### TASK BRIEF
Beneath this task are records; tally the lines in them that contain "second" and report only the number.

### RECORDS TO USE
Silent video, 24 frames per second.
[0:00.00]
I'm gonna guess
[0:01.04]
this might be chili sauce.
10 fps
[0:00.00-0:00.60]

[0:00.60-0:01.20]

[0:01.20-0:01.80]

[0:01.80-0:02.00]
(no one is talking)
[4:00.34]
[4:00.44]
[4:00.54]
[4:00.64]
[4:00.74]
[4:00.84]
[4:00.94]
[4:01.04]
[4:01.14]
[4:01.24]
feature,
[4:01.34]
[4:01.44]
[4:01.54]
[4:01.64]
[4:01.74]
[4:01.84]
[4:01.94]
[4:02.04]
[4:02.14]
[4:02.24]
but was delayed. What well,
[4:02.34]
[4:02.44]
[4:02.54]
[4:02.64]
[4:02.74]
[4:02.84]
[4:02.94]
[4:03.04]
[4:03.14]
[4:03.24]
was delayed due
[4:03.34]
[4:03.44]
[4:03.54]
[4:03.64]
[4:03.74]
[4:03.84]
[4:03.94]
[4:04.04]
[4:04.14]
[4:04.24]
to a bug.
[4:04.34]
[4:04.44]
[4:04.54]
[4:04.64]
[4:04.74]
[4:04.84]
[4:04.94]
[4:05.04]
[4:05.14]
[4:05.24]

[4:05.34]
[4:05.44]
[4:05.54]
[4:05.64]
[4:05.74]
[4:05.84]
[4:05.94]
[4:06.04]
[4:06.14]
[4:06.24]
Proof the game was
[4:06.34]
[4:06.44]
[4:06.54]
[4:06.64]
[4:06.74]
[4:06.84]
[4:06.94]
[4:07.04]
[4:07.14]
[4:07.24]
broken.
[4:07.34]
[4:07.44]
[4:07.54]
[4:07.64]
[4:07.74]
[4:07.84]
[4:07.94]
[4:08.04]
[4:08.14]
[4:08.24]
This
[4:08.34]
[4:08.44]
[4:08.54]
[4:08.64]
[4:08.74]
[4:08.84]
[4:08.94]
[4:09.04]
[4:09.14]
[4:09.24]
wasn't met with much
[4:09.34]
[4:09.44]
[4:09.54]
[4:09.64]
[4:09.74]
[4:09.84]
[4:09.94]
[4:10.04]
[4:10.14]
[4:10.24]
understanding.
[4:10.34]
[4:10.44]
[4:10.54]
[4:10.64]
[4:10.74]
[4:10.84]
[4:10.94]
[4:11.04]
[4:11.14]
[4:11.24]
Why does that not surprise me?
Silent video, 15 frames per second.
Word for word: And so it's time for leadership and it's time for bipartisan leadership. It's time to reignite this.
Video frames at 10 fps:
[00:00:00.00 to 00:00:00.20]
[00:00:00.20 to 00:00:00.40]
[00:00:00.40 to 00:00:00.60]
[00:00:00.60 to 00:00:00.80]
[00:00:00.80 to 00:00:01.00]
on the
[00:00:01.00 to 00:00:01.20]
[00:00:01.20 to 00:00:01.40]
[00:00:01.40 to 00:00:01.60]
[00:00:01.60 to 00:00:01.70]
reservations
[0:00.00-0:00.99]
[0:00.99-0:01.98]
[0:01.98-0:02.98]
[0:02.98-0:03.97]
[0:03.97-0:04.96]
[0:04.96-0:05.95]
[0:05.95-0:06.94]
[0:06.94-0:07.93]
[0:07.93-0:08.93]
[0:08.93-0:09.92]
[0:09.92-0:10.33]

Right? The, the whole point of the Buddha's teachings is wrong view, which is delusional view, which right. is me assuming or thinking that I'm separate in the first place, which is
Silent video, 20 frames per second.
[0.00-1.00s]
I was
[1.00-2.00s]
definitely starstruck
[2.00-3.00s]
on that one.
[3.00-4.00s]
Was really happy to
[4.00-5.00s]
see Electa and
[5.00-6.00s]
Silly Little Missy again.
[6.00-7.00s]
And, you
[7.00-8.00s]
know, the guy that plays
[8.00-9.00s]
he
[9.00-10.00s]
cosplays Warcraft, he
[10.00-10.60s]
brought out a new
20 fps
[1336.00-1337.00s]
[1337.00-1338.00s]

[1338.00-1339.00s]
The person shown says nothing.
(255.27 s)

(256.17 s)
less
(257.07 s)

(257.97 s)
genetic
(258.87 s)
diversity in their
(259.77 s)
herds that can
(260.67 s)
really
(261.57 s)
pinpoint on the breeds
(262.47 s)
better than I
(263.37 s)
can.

### WORKED SOLUTION
3